## Exercise objective
Could you copy exactly the lines from the one containing "[0:04.00-0:05.00]" through the last line of the records below, leaving out any pictures?

Records contained in a dataset
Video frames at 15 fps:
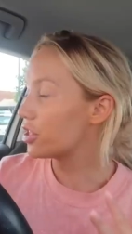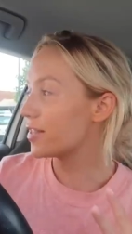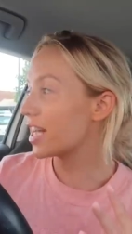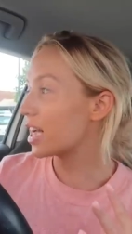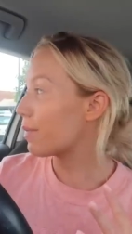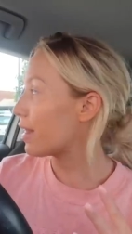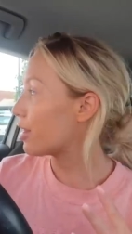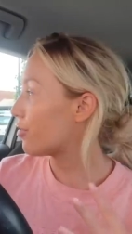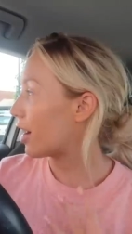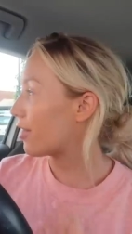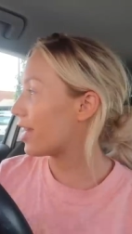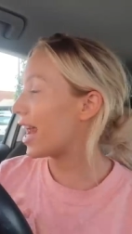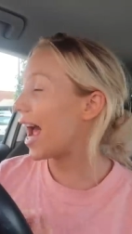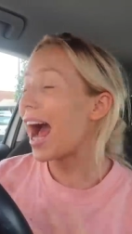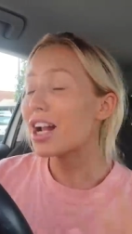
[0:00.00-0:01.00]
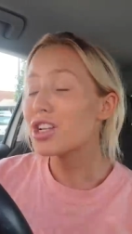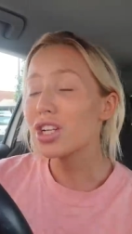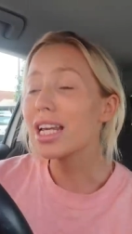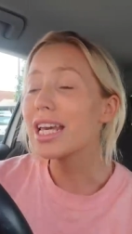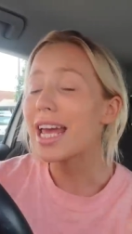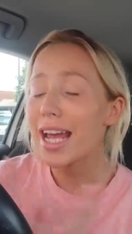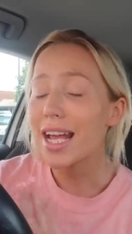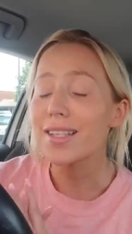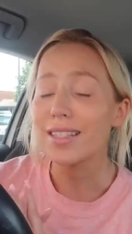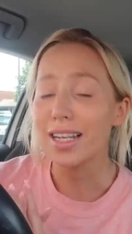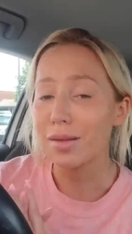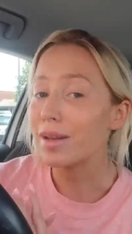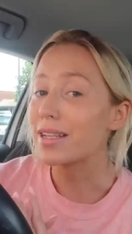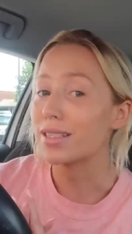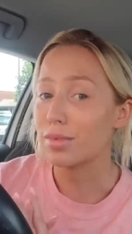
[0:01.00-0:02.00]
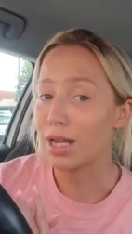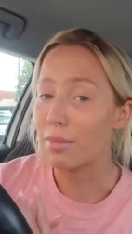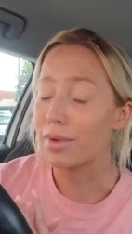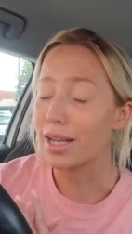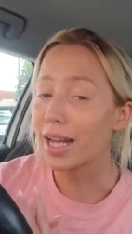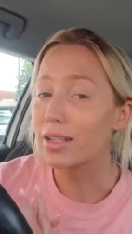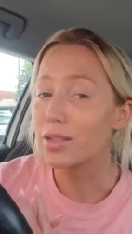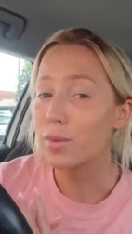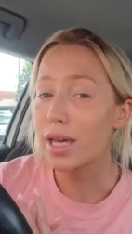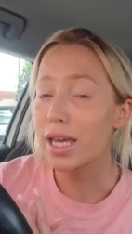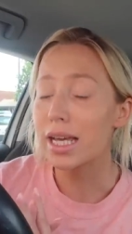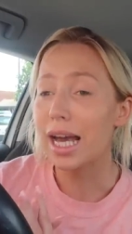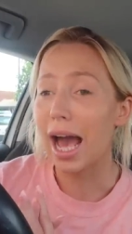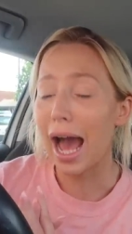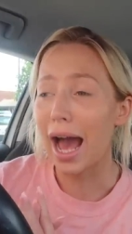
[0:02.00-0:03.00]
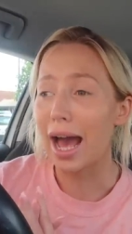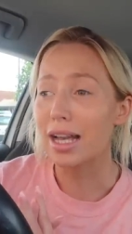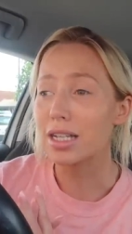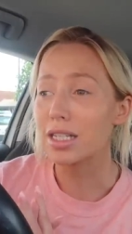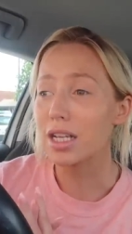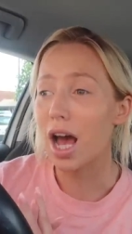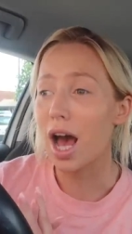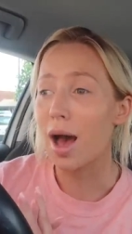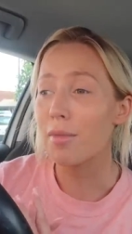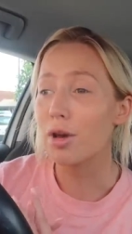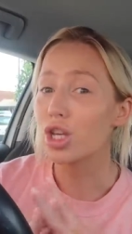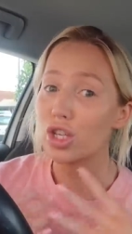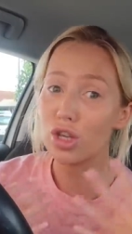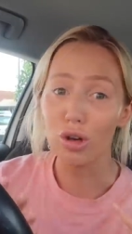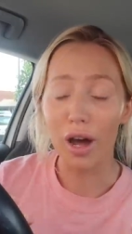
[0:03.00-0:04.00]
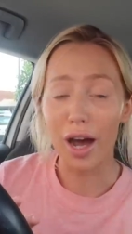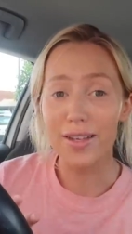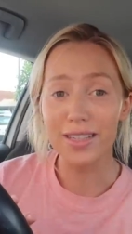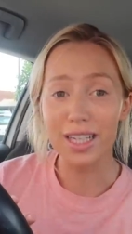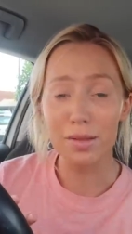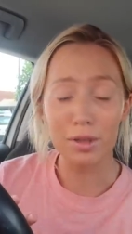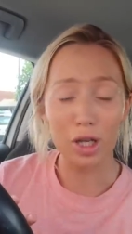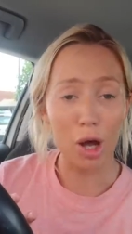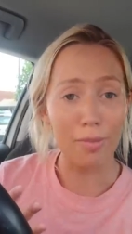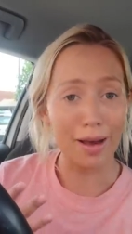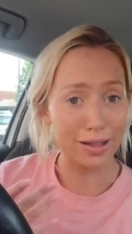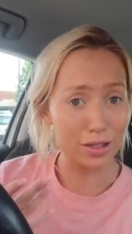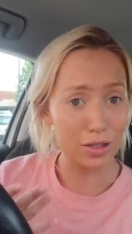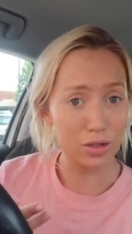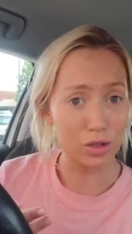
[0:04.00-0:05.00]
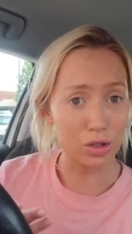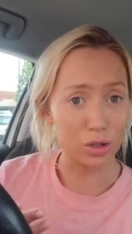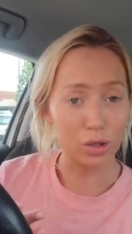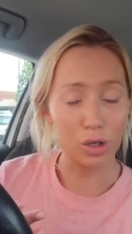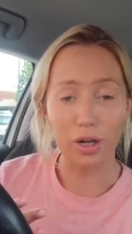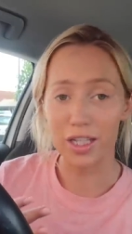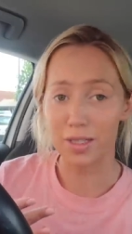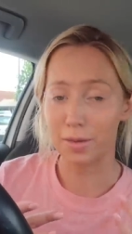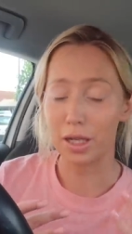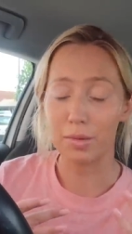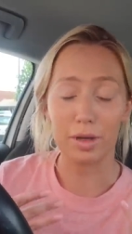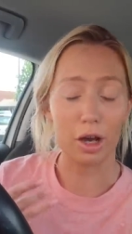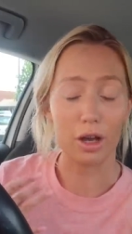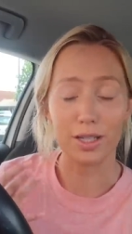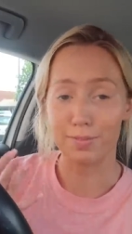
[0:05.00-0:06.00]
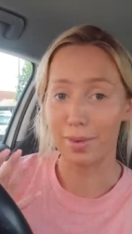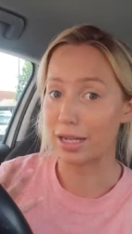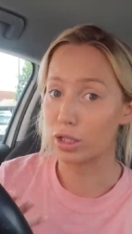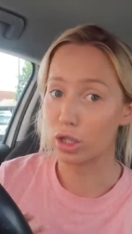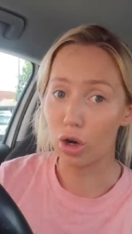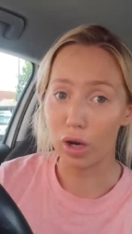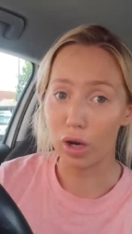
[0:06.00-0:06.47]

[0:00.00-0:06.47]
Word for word: just think about the fact that it actually is going to be september next week and um, you guys are going to be going back to school you guys are going to be going back to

## Reply to the exercise
[0:04.00-0:05.00]
[0:05.00-0:06.00]
[0:06.00-0:06.47]

[0:00.00-0:06.47]
Word for word: just think about the fact that it actually is going to be september next week and um, you guys are going to be going back to school you guys are going to be going back to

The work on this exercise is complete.